═══ INPUT

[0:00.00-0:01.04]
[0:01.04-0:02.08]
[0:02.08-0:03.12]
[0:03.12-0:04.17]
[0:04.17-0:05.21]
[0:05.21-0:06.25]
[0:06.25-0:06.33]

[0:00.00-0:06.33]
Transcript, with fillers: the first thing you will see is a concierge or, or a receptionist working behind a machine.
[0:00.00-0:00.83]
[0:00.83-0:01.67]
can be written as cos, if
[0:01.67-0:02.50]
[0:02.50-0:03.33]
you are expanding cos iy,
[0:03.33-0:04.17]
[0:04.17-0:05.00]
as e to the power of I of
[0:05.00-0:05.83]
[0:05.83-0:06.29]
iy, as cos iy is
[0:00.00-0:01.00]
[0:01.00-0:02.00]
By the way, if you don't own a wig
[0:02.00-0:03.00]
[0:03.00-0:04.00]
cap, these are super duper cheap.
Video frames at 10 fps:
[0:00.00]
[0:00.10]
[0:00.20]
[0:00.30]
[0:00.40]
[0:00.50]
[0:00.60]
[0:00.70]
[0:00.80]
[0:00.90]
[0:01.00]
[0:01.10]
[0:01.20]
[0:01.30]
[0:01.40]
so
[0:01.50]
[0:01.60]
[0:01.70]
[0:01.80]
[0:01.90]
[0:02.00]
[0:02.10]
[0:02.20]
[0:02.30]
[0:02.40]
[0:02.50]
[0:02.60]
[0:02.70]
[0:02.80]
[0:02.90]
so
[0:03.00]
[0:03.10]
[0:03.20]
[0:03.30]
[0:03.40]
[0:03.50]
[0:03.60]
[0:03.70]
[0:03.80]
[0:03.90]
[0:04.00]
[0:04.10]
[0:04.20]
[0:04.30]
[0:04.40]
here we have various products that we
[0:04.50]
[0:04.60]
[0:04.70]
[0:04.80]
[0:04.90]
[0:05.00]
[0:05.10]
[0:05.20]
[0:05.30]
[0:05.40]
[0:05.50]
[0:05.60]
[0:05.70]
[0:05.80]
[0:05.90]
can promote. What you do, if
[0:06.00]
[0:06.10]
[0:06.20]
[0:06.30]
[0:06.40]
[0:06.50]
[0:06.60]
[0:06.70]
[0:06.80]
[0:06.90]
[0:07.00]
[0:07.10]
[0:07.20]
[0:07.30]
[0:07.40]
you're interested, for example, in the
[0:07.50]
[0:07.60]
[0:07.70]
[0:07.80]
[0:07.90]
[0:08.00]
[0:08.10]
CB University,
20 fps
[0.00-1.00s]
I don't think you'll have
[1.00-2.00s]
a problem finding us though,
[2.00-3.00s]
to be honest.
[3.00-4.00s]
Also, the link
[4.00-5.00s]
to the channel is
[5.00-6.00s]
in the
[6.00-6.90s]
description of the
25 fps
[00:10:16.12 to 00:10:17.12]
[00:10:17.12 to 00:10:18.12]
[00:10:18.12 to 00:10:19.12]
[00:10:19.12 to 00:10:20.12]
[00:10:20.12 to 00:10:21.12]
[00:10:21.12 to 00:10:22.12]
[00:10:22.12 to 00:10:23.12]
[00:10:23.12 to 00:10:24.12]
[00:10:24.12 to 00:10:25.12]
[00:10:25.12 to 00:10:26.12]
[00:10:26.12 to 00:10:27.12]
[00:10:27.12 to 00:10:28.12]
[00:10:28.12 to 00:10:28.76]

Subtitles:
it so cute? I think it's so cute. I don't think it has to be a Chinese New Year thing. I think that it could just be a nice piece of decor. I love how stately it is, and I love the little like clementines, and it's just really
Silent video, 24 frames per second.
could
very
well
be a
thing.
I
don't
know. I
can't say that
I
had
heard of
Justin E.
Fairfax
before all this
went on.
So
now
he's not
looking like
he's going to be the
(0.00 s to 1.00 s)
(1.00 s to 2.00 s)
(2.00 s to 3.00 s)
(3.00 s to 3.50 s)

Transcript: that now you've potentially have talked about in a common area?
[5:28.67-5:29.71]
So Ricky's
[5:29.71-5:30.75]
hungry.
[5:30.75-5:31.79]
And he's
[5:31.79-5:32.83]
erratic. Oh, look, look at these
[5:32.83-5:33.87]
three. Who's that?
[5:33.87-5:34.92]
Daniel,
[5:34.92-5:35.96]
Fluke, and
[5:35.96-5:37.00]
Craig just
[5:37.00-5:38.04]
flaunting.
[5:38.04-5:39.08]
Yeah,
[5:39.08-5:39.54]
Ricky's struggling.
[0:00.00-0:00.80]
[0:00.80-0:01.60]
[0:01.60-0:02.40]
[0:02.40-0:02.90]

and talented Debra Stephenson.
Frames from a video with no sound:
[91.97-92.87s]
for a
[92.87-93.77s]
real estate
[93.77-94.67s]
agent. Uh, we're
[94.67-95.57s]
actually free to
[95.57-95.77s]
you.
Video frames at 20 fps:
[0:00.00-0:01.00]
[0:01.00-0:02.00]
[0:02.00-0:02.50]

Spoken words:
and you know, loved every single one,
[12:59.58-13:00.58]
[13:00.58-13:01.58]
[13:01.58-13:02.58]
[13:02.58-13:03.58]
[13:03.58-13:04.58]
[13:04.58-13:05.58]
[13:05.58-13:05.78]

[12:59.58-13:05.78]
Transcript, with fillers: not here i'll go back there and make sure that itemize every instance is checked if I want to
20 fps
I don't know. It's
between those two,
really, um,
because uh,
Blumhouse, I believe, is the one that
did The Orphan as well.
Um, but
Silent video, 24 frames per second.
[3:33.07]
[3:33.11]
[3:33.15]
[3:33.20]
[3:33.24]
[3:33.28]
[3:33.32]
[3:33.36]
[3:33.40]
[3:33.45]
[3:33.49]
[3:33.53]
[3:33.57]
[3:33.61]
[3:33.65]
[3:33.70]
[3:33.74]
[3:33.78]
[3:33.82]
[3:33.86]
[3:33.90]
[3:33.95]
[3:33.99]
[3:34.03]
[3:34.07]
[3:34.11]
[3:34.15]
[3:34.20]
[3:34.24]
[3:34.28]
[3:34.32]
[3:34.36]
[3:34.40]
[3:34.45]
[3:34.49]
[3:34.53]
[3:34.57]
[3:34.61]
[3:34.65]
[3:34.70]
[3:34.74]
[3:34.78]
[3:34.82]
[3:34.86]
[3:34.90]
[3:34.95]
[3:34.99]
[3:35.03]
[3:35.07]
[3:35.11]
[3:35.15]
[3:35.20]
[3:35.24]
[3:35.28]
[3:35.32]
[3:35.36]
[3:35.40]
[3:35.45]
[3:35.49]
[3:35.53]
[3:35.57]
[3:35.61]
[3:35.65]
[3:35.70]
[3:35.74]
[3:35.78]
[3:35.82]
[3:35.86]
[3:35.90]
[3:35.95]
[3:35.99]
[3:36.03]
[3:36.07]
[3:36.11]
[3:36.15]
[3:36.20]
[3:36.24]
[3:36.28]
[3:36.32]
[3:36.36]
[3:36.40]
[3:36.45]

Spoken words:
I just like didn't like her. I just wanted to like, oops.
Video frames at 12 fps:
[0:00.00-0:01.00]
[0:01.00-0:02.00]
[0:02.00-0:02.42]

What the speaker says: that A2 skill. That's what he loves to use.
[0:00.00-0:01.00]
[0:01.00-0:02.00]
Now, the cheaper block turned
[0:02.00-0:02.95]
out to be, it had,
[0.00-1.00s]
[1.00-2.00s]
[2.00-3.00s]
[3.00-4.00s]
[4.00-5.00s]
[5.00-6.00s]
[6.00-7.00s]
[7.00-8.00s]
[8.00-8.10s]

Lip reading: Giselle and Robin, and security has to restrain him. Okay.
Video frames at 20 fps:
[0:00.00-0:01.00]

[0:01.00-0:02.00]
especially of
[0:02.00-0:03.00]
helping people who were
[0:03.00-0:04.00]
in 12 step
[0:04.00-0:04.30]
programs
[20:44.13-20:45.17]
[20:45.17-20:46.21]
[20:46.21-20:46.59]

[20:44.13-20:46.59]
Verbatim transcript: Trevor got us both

══════

▶ _EXERCISE_
For each line above that contains the word "with", make a copy.

▶ _RESPONSE_
Transcript, with fillers: the first thing you will see is a concierge or, or a receptionist working behind a machine.
Frames from a video with no sound:
Transcript, with fillers: not here i'll go back there and make sure that itemize every instance is checked if I want to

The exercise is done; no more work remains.